FELLFAB Limited

Décisions


FELLFAB Limited
Dossier no  PR-2002-063


TABLE DES MATIÈRES

Ottawa, le vendredi 13 juin 2003

Dossier no  PR-2002-063

EU ÉGARD À une plainte déposée par FELLFAB Limited aux termes du paragraphe 30.11(1) de la Loi sur le Tribunal canadien du commerce extérieur, L.R.C. 1985 (4e supp.), c. 47;

ET SUITE À une décision d'enquêter sur la plainte aux termes du paragraphe 30.13(1) de la Loi sur le Tribunal canadien du commerce extérieur.

DÉCISION DU TRIBUNAL

Aux termes de l'alinéa 10b) du Règlement sur les enquêtes du Tribunal canadien du commerce extérieur sur les marchés publics, le Tribunal canadien du commerce extérieur rejette, par la présente, la plainte.

Ellen Fry
Ellen Fry
Membre présidant

Michel P. Granger
Michel P. Granger
Secrétaire

Date de la décision et des motifs :

Le 13 juin 2003

Membre du Tribunal :

Ellen Fry, membre présidant

Agent principal d'enquête :

Cathy Turner

Conseiller pour le Tribunal :

Marie-France Dagenais

Partie plaignante :

FELLFAB Limited

Conseiller pour la partie plaignante :

John V. Kranjc

Institution fédérale :

VIA Rail Canada Inc.

Conseiller pour l'institution fédérale :

John A. Campion

EXPOSÉ DES MOTIFS

PLAINTE

Le 14 février 2003, FELLFAB Limited (FELLFAB) a déposé une plainte auprès du Tribunal canadien du commerce extérieur (le Tribunal) aux termes du paragraphe 30.11(1) de la Loi sur le Tribunal canadien du commerce extérieur 1 à l'égard d'un marché public (invitation no 200301002) passé par VIA Rail Canada Inc. (VIA) pour la remise à neuf de sièges coach.

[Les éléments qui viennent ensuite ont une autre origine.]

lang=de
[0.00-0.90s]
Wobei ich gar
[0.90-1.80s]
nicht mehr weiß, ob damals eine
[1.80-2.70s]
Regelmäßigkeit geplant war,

FELLFAB a allégué que, contrairement aux dispositions de l'Accord de libre-échange nord-américain 2 , VIA n'avait pas rendu public le prix de la soumission retenue. Elle a également allégué que VIA avait établi le marché de façon à attribuer le contrat de façon irrégulière à un fournisseur exclusif.

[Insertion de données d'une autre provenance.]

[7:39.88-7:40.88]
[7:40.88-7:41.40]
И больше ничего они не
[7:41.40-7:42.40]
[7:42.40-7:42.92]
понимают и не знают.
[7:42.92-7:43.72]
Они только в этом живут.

FELLFAB a soutenu qu'elle avait appris, par l'intermédiaire des employés de VIA responsables des marchés publics, qu'il y avait au moins trois sociétés de mousse ayant les qualifications nécessaires pour fournir un produit adapté à l'application visée dans la soumission. Elle a ajouté que, pendant qu'elle préparait sa soumission, deux des sociétés l'avaient informée qu'elles n'étaient pas en mesure de fournir les produits approuvés et que l'autre société n'avait pas répondu à ses appels téléphoniques et courriels. FELLFAB a soutenu que, par conséquent, son seul recours était de faire une soumission comprenant un fournisseur de mousse qui n'avait pas encore été approuvé pour l'application de VIA.

FELLFAB a demandé, à titre de mesure corrective, que le Tribunal recommande que lui soit versée une indemnité pour perte d'occasion de faire des profits.

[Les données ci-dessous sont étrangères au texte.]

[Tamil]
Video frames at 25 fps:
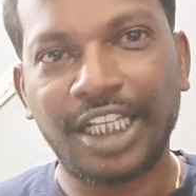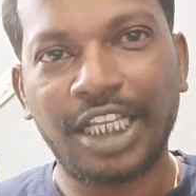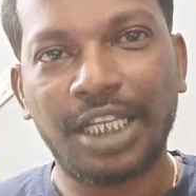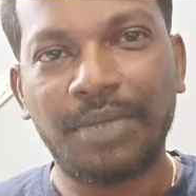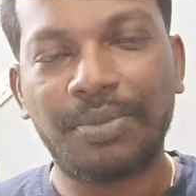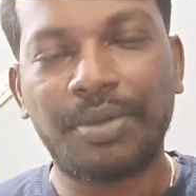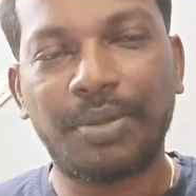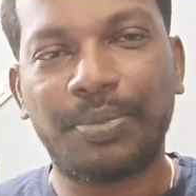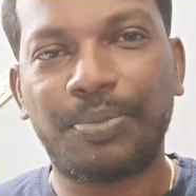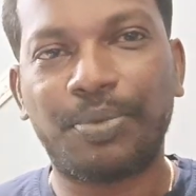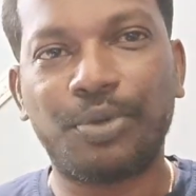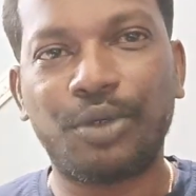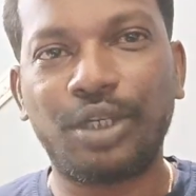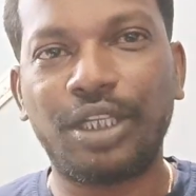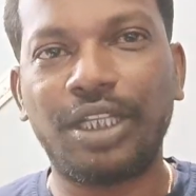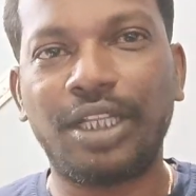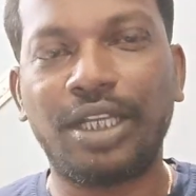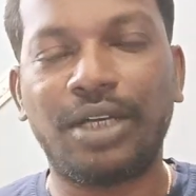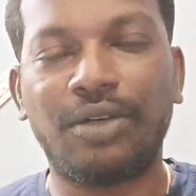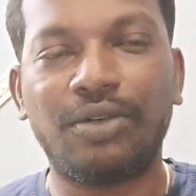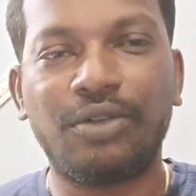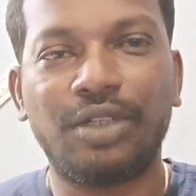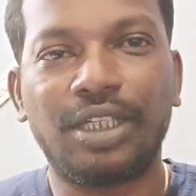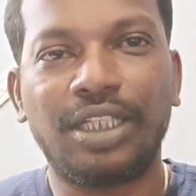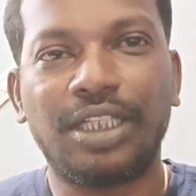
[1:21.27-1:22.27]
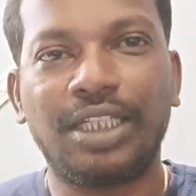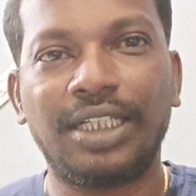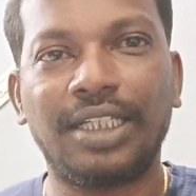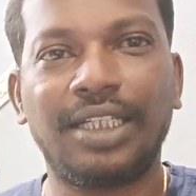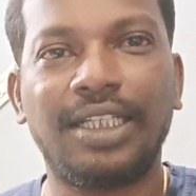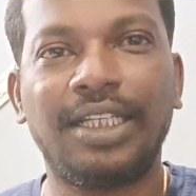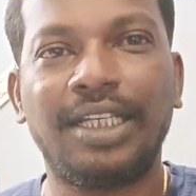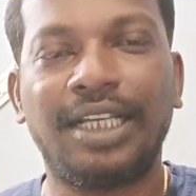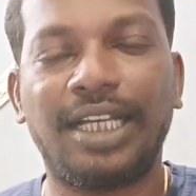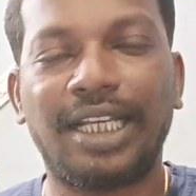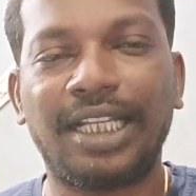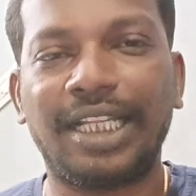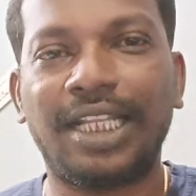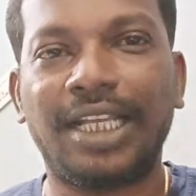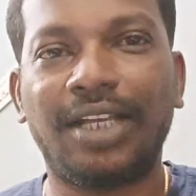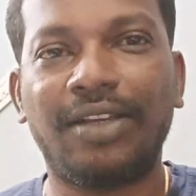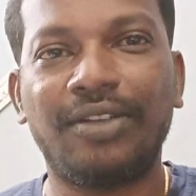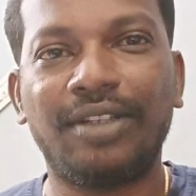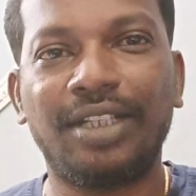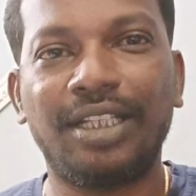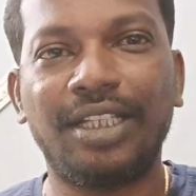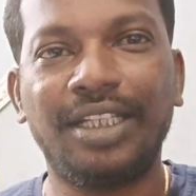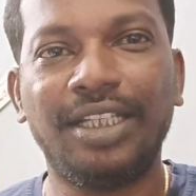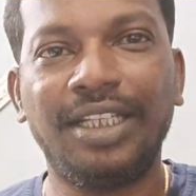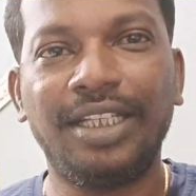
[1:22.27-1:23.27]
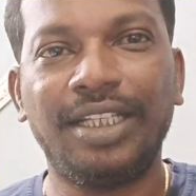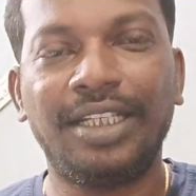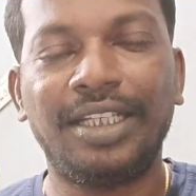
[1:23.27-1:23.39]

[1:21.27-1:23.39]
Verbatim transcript: இப்போ புரியுதா உங்களுக்கு அதாவது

Le 21 février 2003, le Tribunal a avisé les parties qu'il avait décidé d'enquêter sur la plainte, puisque cette dernière répondait aux exigences du paragraphe 30.11(2) de la Loi sur le TCCE et aux conditions énoncées au paragraphe 7(1) du Règlement sur les enquêtes du Tribunal canadien du commerce extérieur sur les marchés publics 3 . Le 13 mars 2003, VIA a demandé une prorogation pour le dépôt du rapport de l'institution fédérale (le RIF). Le 17 mars 2003, le Tribunal a acquiescé à la demande et a reporté la date du dépôt du RIF au 4 avril 2003, date à laquelle VIA a déposé le RIF auprès du Tribunal, en application de l'article 103 des Règles du Tribunal canadien du commerce extérieur 4 . Dans le RIF, VIA a informé le Tribunal qu'un contrat avait été adjugé à Mirabel Aéro-Service, Inc., une filiale d'Avianor Group. Le 16 avril 2003, FELLFAB a demandé une prorogation au 2 mai 2003 pour le dépôt de ses observations sur le RIF. Le 17 avril 2003, le Tribunal a accordé cette prorogation. FELLFAB a déposé ses observations sur le RIF auprès du Tribunal le 2 mai 2003.

PROCÉDURE DE PASSATION DU MARCHÉ PUBLIC

Le 9 janvier 2003, un préavis d'appel d'offres portant sur la remise à neuf de paires de sièges coach a été publié par VIA dans La Presse et dans The Globe and Mail. Le 17 janvier 2003, une rencontre informelle a eu lieu entre le personnel de VIA et les représentants des parties intéressées et des soumissionnaires éventuels. Selon VIA, 11 parties ont fait part de leur intérêt, et des dossiers d'appel d'offres leur ont été distribués.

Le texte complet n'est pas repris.